Kiranya dua tokoh utama Angkatan Laut dalam sejarah Jepang adalah Laksamana Heihachiro Togo, pahlawan Perang Jepang Rusia (1904 - 1905) dan Laksamana Isoroku Yamamoto, pahlawan Perang Dunia II.
Tetapi, jika Laksamana Togo membawa kemenangan bagi bangsanya dan memperoleh respek sebagian besar negara di Dunia, khususnya di Asia, maka Laksamana Yamamoto gugur dalam suatu perang agresif yang tenggelam dalam suatu kekalahan total dan dikutuk oleh sebagian besar Dunia, terutama negara-negara Asia.
Laksamana Togo adalah tokoh yang dikenal oleh generasi 20-an di Indonesia yang mengalami Perang Jepang-Rusia itu, suatu generasi yang dibesarkan dalam derap-langkah Pergerakan Nasional, yang merasa memperoleh inspirasi dari kemenangan yahg dicapai oleh Jepang sebagai sesama bangsa Asia melawan salah satu raksasa di Dunia Barat, yakni Rusia (yang waktu itu masih di bawah pemerintahari Tsar).
Baca Juga : Cerita Heroik Bapak TNI AU yang ketika Masih Jadi Tentara Belanda Pernah Menenggelamkan Kapal Perang Jepang
Berkata salah seorang pemimpin Indonesia: "Dentuman-dentuman meriam kapal Mikasa di Selat Tsusyima berkumandang di seluruh Asia!"
Dalam kesempatan singgah di Tokyo dalam bulan September yang lalu, saya berhasil melaksanakan hasrat sejak lama, yakni mengunjungi kapal tempur Mikasa, kapal bendera Laksamana Togo yang pernah berlayar dari kemenangan ke kemenangan pada awal abad kita lebih dari tujuh puluh tahun yang lalu, suatu kapal yang pernah memenuhi fantasi saya semasa kecil.
Kapal itu sejak tahun 1926 telah di-"awet"kan sebagai museum atau memorial ship di kota pelabuhan Yokosuka, dekat muara Teluk Tokyo. Setelah berakhirnya Perang Dunia II, kapal itu dilucuti oleh tentara pendudukan Amerika Serikat, dan baru pada tahun 1961 selesai dipugar kembali.
Setelah perjalanan 2 jam naik mobil dari Tokyo dengan diantar oleh Kolonel Agus Subroto, Ketua Atase Pertahanan kita serta Ny. Shiraishi dari Universitas Tokyo yang bertindak sebagai penghubung dan jurubahasa, tibalah saya ke depan kapal museum yang mashur itu.

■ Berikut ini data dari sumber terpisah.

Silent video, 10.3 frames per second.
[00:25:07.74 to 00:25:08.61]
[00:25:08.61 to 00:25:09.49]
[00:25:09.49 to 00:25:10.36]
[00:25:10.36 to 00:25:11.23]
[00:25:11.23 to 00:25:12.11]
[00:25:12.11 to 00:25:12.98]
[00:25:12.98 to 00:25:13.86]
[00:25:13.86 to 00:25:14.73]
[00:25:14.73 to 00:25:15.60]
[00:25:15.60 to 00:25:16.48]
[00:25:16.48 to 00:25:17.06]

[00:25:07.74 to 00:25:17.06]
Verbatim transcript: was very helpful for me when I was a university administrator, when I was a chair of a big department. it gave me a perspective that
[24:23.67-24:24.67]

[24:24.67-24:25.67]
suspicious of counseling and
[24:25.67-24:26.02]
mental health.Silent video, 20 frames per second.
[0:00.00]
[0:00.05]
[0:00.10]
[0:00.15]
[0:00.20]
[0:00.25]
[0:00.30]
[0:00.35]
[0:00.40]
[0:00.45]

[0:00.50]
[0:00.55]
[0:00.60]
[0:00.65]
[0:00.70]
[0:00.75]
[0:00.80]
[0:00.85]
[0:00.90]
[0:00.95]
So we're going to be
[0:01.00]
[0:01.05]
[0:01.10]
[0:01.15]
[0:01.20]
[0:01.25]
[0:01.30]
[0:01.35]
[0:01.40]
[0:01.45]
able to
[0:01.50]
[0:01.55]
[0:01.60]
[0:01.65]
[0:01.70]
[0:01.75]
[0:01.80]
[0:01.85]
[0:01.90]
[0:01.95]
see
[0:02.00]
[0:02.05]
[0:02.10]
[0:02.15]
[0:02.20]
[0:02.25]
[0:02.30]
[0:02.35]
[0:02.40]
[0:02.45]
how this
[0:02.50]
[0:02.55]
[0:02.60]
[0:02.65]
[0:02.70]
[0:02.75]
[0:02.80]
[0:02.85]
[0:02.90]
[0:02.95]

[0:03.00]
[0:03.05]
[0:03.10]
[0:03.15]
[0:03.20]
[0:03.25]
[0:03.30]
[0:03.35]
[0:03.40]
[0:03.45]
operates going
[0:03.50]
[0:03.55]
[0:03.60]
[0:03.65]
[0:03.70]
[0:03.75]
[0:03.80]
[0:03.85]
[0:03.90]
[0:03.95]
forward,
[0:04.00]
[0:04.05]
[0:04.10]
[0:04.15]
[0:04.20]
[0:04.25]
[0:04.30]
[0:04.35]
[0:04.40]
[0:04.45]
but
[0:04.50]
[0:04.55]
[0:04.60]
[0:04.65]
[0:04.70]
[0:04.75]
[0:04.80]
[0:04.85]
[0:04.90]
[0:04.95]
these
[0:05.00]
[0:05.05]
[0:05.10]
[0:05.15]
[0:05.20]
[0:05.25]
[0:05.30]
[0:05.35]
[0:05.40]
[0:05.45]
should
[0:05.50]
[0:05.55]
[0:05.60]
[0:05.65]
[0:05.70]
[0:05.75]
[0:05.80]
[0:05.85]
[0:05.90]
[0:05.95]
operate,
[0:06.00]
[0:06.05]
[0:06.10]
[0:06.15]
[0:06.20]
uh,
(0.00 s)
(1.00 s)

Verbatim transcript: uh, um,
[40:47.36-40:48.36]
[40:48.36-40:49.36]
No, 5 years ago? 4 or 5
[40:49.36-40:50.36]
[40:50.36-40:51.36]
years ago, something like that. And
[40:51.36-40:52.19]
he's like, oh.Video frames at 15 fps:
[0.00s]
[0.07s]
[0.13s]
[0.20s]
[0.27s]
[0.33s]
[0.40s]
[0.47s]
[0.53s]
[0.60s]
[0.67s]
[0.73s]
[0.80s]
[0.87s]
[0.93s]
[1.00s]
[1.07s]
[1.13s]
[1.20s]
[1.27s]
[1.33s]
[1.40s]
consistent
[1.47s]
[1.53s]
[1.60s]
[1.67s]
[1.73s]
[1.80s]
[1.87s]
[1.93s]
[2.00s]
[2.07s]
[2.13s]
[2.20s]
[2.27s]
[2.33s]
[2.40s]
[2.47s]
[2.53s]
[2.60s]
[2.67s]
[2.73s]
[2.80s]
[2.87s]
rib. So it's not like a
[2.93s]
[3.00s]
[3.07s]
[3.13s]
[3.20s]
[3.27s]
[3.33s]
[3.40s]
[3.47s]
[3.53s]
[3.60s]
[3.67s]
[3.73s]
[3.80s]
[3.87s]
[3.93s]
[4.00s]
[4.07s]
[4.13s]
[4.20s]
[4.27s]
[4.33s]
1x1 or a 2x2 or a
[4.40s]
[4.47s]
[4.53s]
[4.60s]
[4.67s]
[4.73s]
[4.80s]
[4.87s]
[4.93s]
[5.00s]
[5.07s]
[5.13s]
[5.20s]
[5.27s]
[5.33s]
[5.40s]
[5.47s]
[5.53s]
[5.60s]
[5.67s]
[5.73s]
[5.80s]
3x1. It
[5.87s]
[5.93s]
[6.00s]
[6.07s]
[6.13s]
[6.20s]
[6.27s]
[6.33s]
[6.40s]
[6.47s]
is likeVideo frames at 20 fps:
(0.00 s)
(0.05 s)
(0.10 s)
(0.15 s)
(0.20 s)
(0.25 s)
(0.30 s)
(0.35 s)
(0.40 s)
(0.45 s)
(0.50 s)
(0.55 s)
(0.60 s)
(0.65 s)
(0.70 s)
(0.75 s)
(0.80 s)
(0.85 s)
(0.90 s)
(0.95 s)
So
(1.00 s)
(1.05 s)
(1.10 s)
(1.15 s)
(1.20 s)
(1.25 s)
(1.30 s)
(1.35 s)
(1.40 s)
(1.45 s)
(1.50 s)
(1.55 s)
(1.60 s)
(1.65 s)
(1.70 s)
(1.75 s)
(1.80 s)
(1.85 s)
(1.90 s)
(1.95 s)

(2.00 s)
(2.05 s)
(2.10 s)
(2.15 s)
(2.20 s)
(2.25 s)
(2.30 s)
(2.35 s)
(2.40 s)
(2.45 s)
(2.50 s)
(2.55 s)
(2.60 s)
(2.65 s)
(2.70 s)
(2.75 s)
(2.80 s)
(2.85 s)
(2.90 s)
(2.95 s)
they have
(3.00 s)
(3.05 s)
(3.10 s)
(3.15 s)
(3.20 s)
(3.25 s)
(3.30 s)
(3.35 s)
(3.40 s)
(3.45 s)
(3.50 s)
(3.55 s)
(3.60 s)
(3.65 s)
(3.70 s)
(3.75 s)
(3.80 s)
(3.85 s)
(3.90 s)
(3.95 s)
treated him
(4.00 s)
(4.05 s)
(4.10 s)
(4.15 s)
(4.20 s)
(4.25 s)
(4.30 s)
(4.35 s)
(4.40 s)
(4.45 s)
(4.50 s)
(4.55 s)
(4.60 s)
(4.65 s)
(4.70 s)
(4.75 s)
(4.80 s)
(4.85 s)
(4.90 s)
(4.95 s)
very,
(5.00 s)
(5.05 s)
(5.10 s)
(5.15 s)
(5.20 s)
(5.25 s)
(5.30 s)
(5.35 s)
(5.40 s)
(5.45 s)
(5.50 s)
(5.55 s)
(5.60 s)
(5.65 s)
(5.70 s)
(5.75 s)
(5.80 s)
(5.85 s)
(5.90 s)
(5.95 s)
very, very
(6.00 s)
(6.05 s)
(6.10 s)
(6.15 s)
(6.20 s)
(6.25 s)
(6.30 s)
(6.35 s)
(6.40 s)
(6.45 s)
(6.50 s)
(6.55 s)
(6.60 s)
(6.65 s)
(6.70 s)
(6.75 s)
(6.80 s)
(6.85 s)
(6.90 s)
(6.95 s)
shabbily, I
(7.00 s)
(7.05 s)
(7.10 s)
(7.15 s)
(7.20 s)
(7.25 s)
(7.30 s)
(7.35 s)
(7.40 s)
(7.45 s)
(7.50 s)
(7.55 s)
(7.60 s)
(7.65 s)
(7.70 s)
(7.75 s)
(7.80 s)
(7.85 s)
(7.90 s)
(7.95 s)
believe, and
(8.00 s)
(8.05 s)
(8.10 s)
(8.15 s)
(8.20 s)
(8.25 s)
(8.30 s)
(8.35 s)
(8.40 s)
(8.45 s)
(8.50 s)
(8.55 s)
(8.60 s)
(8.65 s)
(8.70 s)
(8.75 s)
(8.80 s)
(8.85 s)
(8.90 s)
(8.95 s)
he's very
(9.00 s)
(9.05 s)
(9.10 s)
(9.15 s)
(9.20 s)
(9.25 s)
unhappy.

Baca Juga : John F. Kennedy, Pahlawan Perang yang Nyaris Tewas di Lautan Setelah Dihantam Kapal Perang Jepang
Sebentar ada rasa terkejut dalam hati saya menatap kapal tempur tua yang membujur di tepi teluk itu. Saya terlalu terbiasa melihat kapal tempur jaman Perang Dunia II. Alangkah kecilnya kapal tempur jaman sebelum Perang Dunia pertama, pikir saya.
Dalam angan-angan masa kecil saya, kapal itu tergambar sebagai kapal yang besar dan megah dengan bangun atas yang masif, ternyata nampak begitu rapuh dan kurus!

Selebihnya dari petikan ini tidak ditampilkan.